La Voilée ouvrit la main et le clerc se retrouva entravé par des chaînes de flammes sombres. Les liens brillaient d'une lumière violette surnaturelle, et malgré ses efforts, il ne pouvait se libérer.
"Tu viens à moi pour châtier quelqu'un d'autre", siffla-t-elle. "Tout en ignorant tes propres péchés. Ta fierté maladive gonfle à mesure qu'ils te reviennent, clerc. Comme tu refuses de leur faire face, je vais t'infliger les mêmes souffrances que celles que tu as causées."
À l'aide des chaînes qui l'entravaient, la Voilée le força à subir la honte, la souffrance et la solitude qu'il avait infligées à ses élèves. Le cœur du clerc s'arrêta pendant un instant, accablé par un poids nouveau qui comprimait son âme. Il tomba à genoux, prisonnier d'un tourment amer. Des flammes d'ombre lui léchaient la chair.
"Arrêtez, je vous en prie, arrêtez !" cria l'initié. "Je vous en prie, punissez-moi à sa place. Il a assez souffert !"
"Même maintenant, tu le défends", dit la Voilée. "Ce misérable a encore beaucoup à apprendre avant d'être délivré par la douce étreinte de la mort. Il lui faut ressentir la douleur qu'il a infligée afin de ne plus jamais faire de mal. Tu es venu en quête de réponses ; elles sont désormais ton fardeau."
Dans les jours qui suivirent, il n'y eut aucune trace de l'initié au cloître. Lorsque la faim et la fatigue finirent par le submerger, il en oublia de craindre le fouet de son maître. À son retour, il découvrit que le clerc était un homme nouveau. Le mépris et la cruauté avaient laissé la place à la patience et la douceur. Et bien que la brûlure de son visage ne fût pas encore guérie, la leçon de la Voilée l'avait marqué plus profondément encore. »

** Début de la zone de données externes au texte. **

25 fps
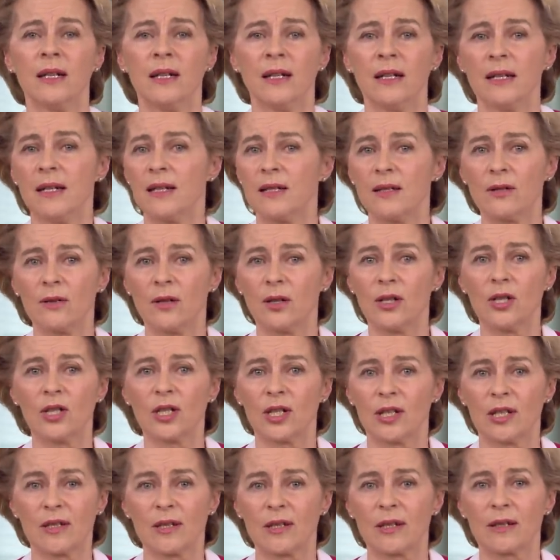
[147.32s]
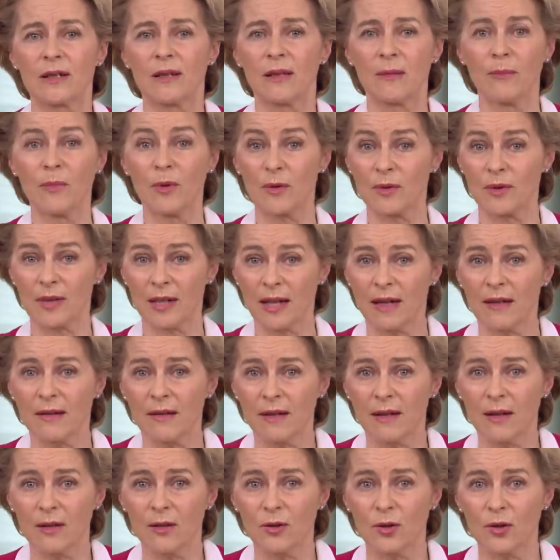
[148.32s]
is not just the most
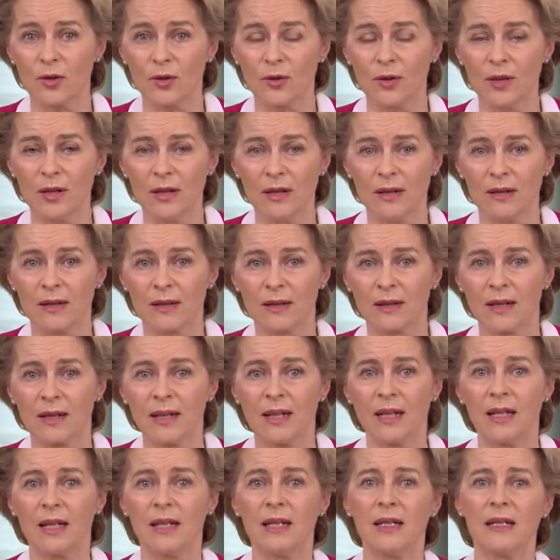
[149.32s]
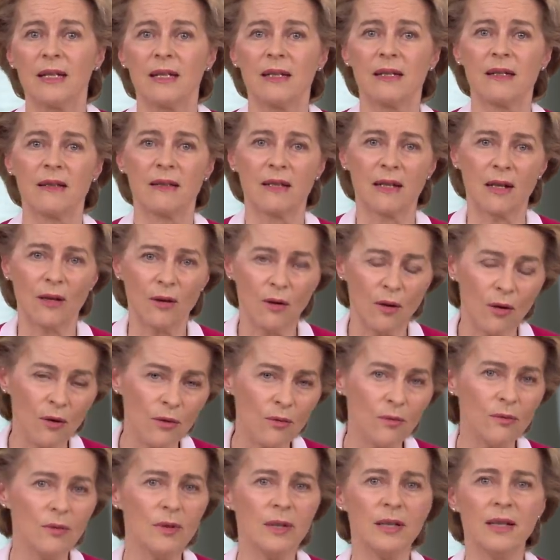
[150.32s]
ethical choice, it is the
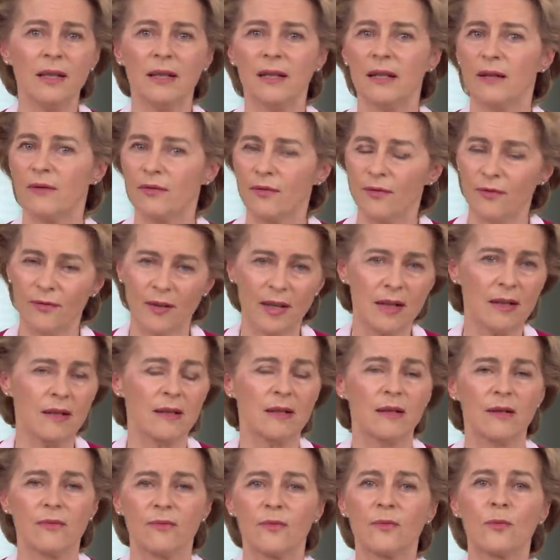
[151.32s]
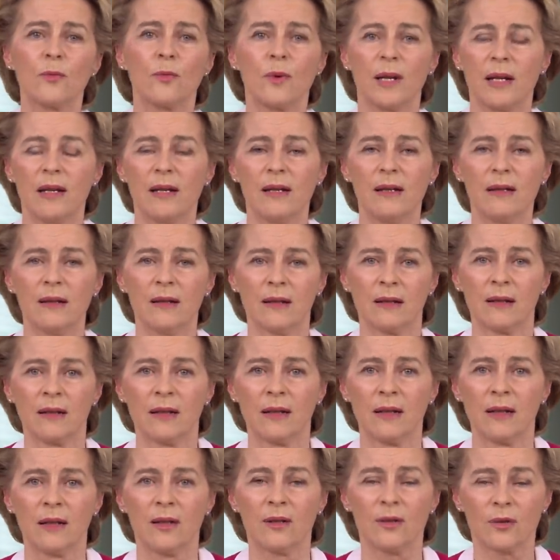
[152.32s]
only effective way
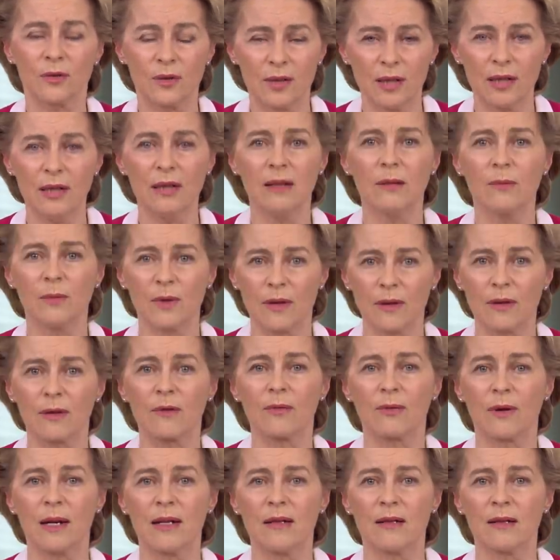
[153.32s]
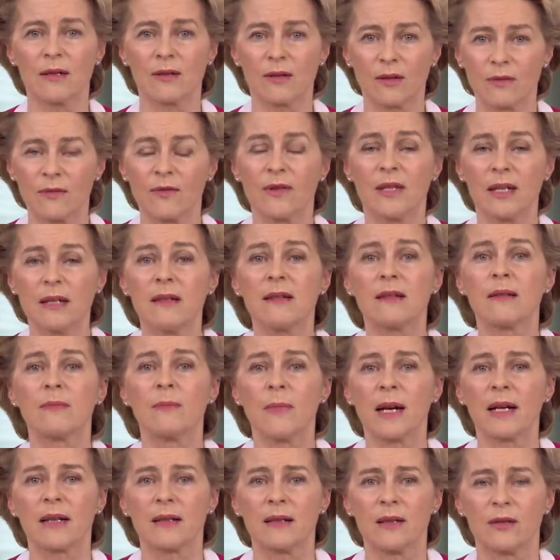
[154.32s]
to deal with a crisis of this
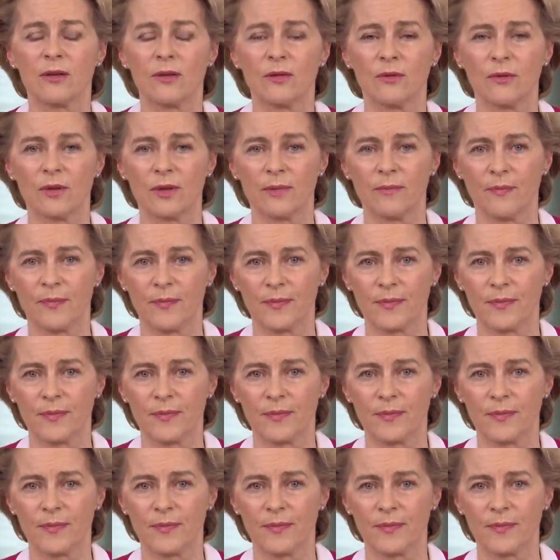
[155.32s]
magnitude.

Tante Peria posa sa lanterne à la base de la statue. La moitié de son visage de pierre était enveloppée de ténèbres, et des ombres vacillantes coulaient le long de son voile comme des larmes.
Sois vigilant lorsque tu souhaites infliger une punition, Rin. Peux-tu donner à ton frère une leçon qui fera de lui quelqu'un de meilleur ? Même s'il avait fait exprès de te frapper, une punition égoïste n'accomplirait rien. »
Rin caressa les cailloux dans sa poche.
« C'est vrai qu'il s'est excusé. Après que je suis tombé sous la force du coup », dit-il. À contrecœur, il laissa tomber les cailloux à terre.
« Merveilleux ! Remercions la Voilée. »
Tante Peria ouvrit la lanterne et souffla la bougie.
« N'oublie jamais : la vengeance naît de l'orgueil, mais l'enseignement est une preuve d'altruisme », dit-elle. « Et je t'ai à l'œil, au cas où tu l'oublierais ! Ha ! Et peut-être que la Voilée aussi ! »
Rin observa la fumée serpenter autour des yeux de pierre vides de la statue, enveloppant sa silhouette de ténèbres. Lorsqu'il se retourna, Tante Peria était déjà repartie à travers les arbres, en direction du village. Rin se hâta de lui emboîter le pas.